Definitivamente venezolano.— Acaso suene a tautología decir que una de las características del
venezolano presente sea ser venezolano. Pero con eso se quiere aludir a dos particularidades. La
primera es que ya existe una conciencia del Estado—Nación venezolano, de sus límites y
características. Mucha agua ha corrido bajo los puentes desde que el Barón Humboldt constataba
que los venezolanos cultos no sabían en Caracas qué quedaba más allá de Calabozo, y creían que
los llanos se continuaban con las pampas argentinas, borrando entre otras cosas a Brasil.

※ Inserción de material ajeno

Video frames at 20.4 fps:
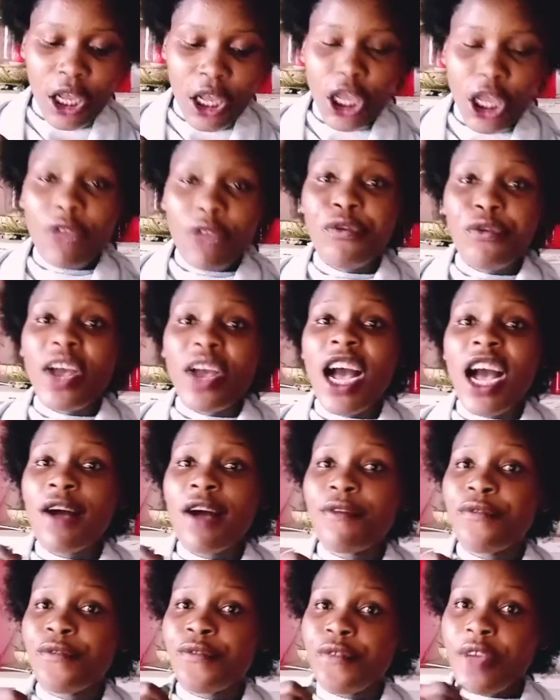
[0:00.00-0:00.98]
If you
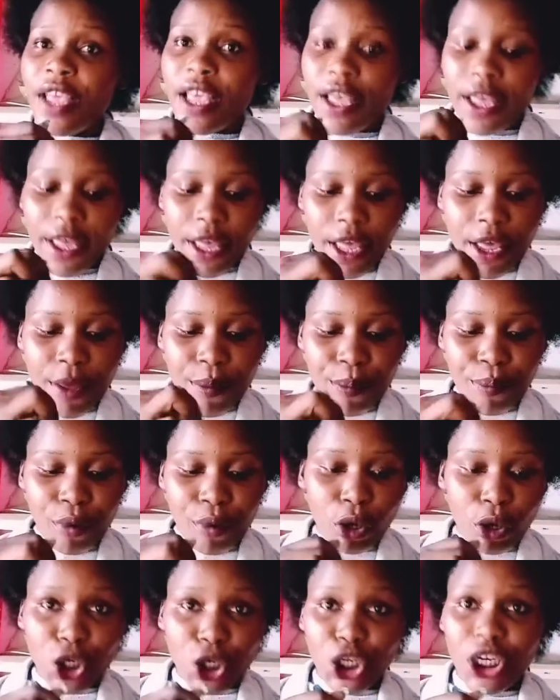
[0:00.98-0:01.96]
have a
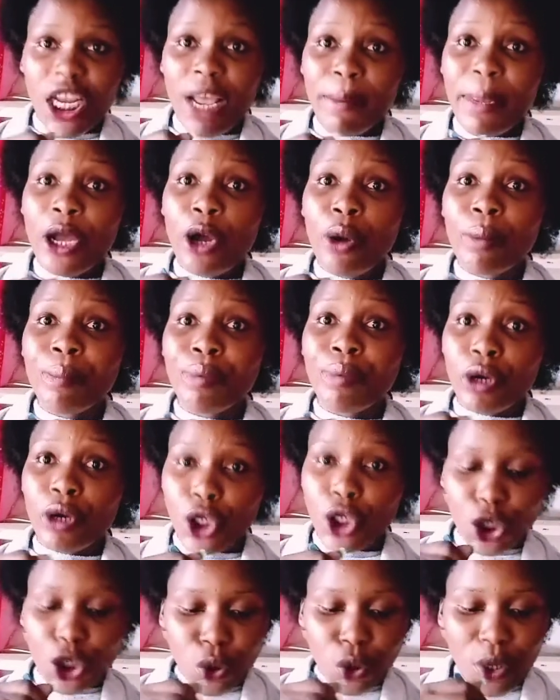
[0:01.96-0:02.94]
brush, a makeup
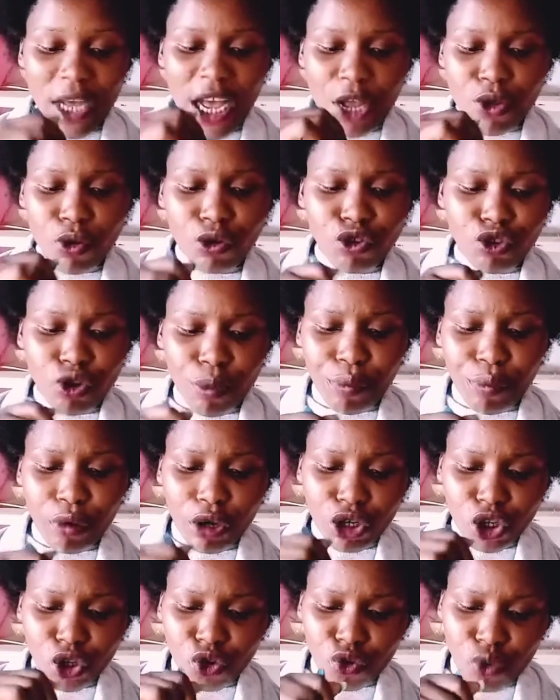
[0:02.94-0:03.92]
brush, you can use
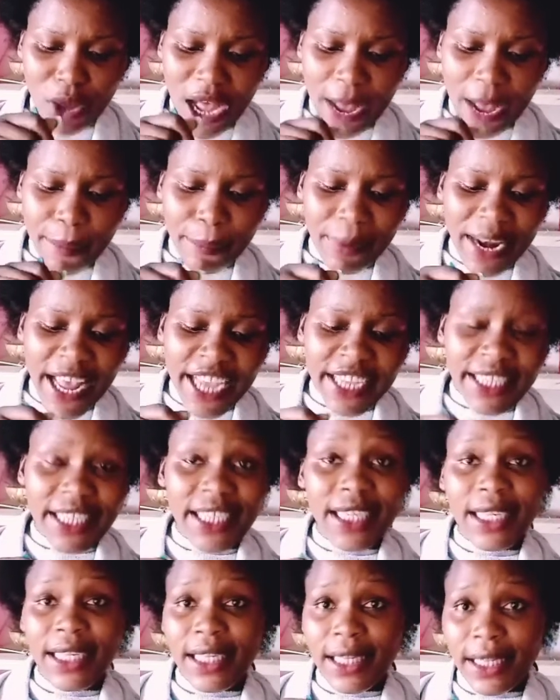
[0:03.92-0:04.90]
brush to apply
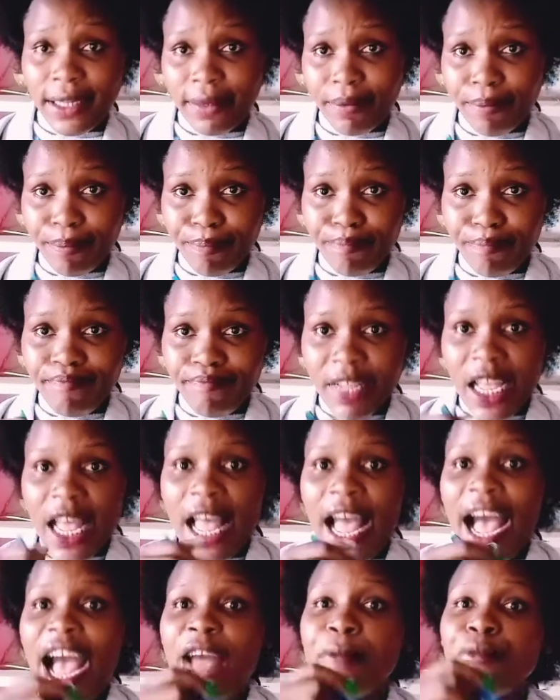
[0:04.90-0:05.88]
this.
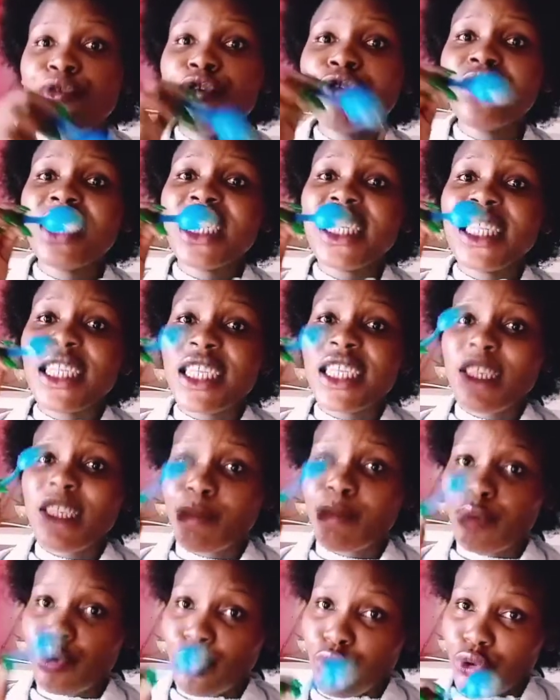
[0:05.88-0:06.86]
I'm using this
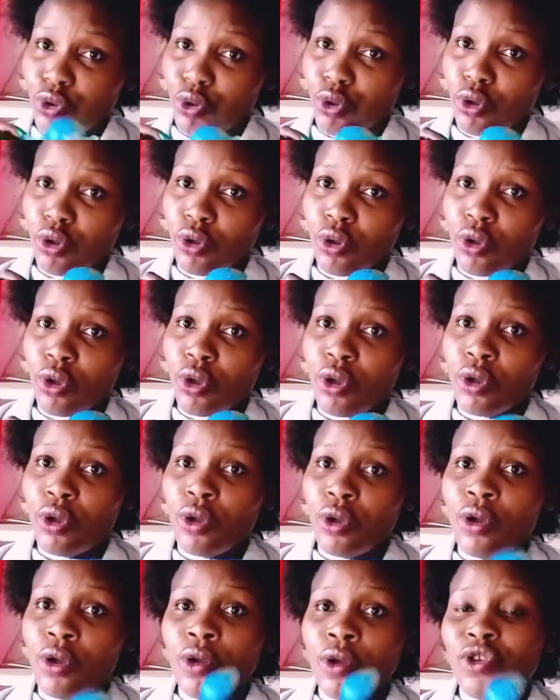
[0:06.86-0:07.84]
spoon
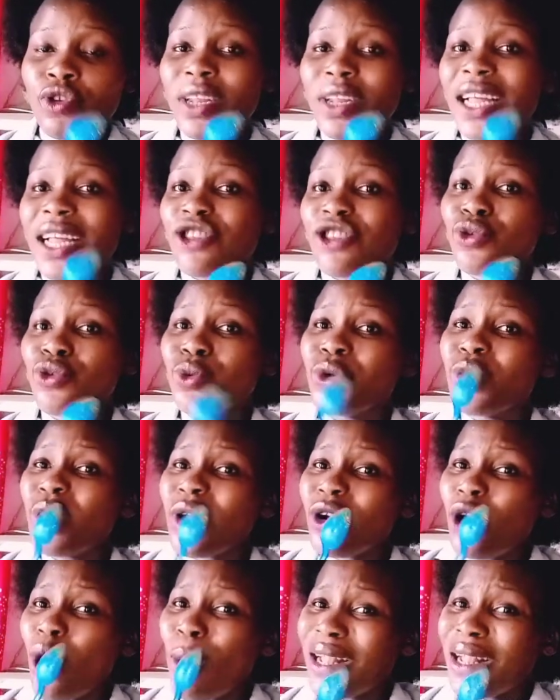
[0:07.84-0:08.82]
so that you will
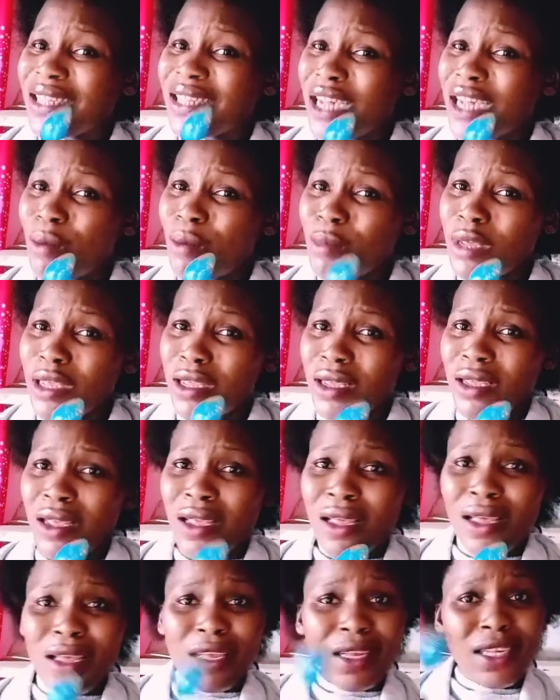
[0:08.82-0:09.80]
not come and tell me
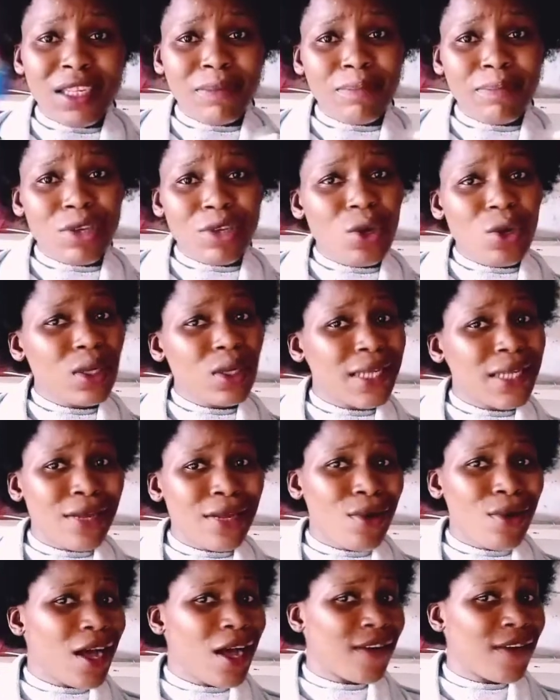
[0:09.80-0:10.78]
it's because I
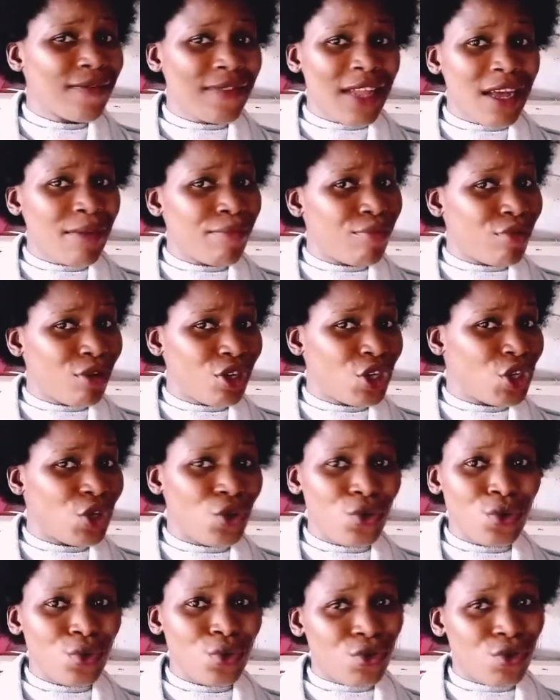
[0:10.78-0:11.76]
don't have that brush you
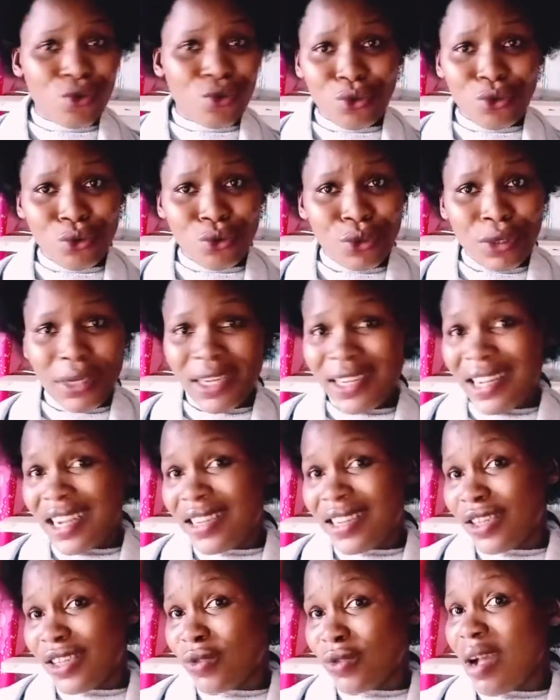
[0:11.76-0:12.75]
used, though.
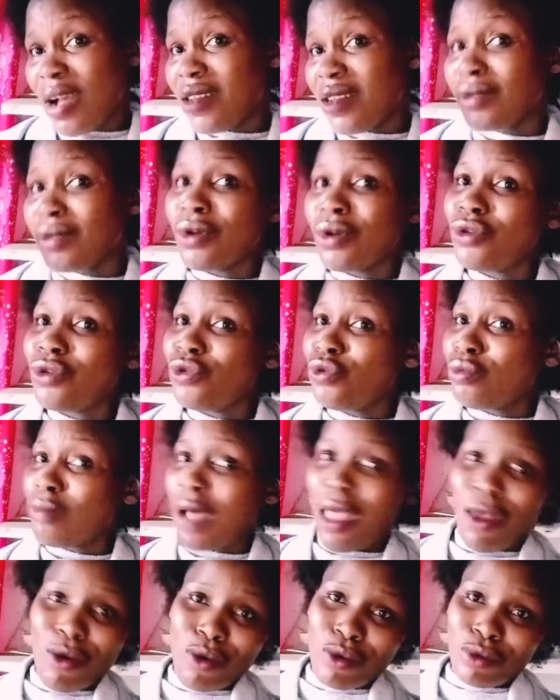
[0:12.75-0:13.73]
That is why I did not do
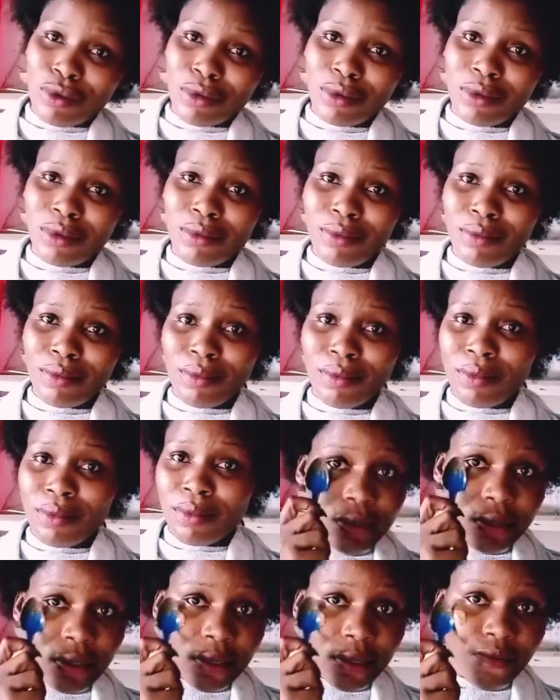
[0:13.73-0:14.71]
my own.
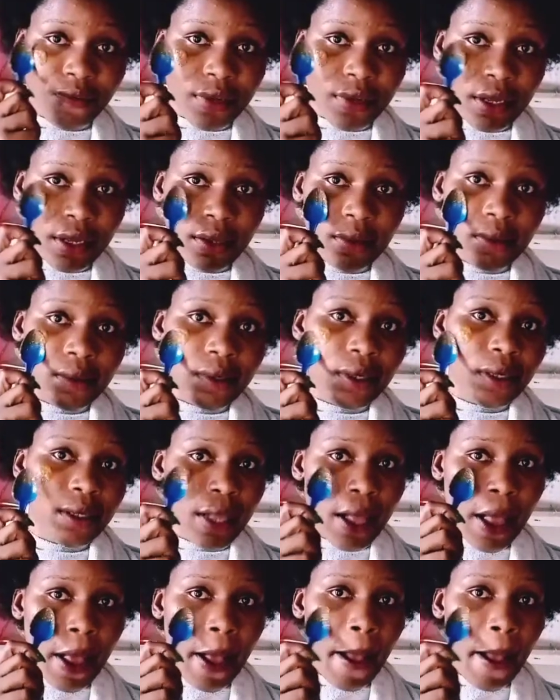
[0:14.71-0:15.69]
If you can do that.
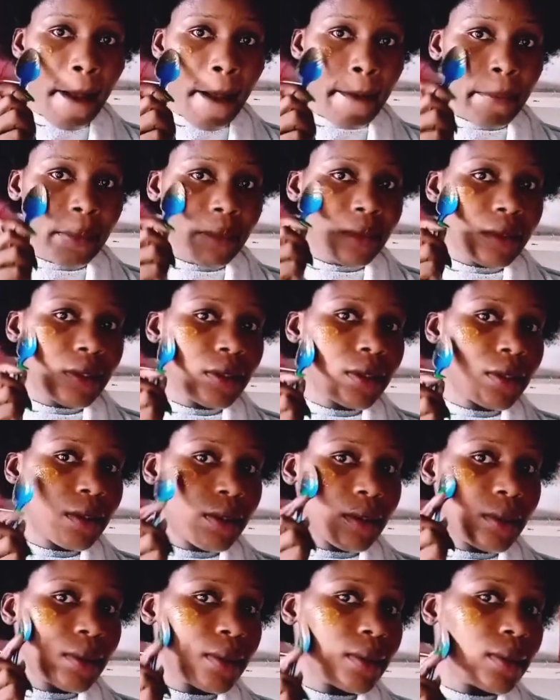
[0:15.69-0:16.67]

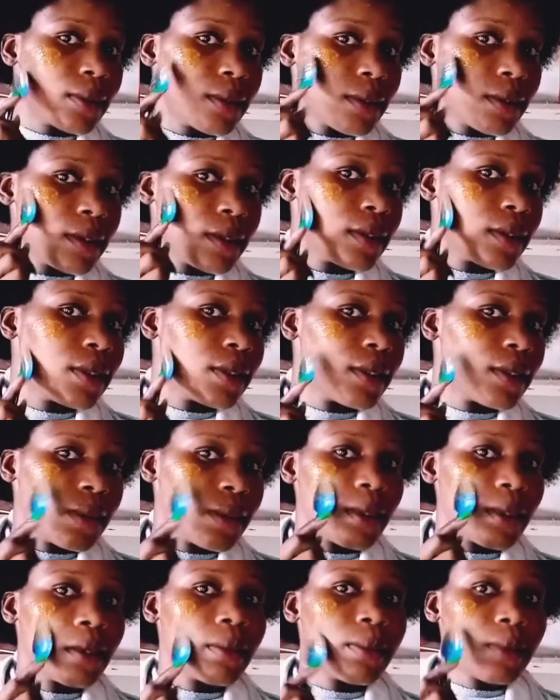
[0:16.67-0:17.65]
So, see the
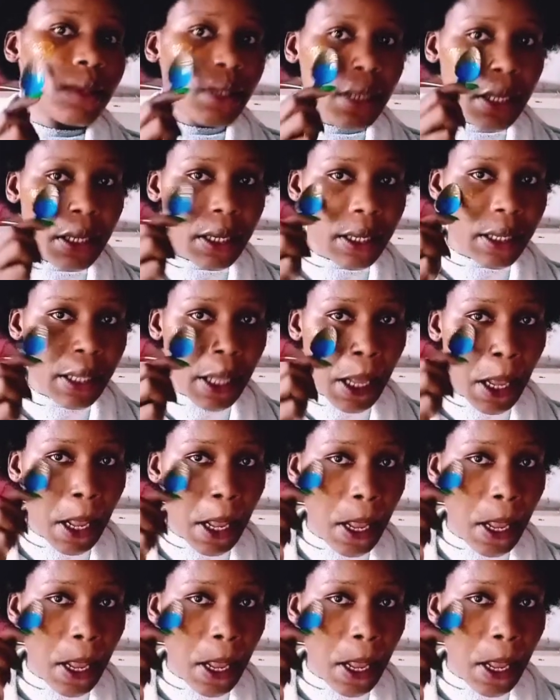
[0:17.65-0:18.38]
way I'm doing it.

Hoy hay incluso serios conflictos limítrofes del Estado—Nación venezolano con sus vecinos, O
mejor dicho, esos conflictos son producto por una parte de la conciencia de los límites geográficos
de Venezuela, de la intangibilidad constitucional del territorio venezolano y, last but not least, de la
extrema sensibilidad de las fuerzas armadas frente al problema. Y son asuntos que comenzaron a
abandonar las gavetas de la Cancillería para convertirse en problemas nacionales, en temas de
escrutinio público, apenas en 1936. Es decir, desde el momento mismo en que se comenzó a
tomar conciencia de que el Estado no era un simple conjunto de instituciones gubernativas
todopoderosas e inaccesibles, sino que era, o podía llegar a ser, un cuerpo nacional; en una
palabra, desde que la sociedad venezolana comenzó su proceso de democratización.

La otra particularidad es la desaparición de los regionalismos como un obstáculo a la unidad


nacional. Hoy es imposible que un ciudadano de la República de Venezuela se defina como
cumanés, valenciano o marabino antes de precisar que su nacionalidad es la venezolana. Pese a
todas las voces agoreras que clamaban que el proceso de descentralización derivaría en una nueva
federación, las exageraciones autonómicas no han pasado de gestos folklóricos que nadie ha
tomado como una seria amenaza contra la unidad nacional.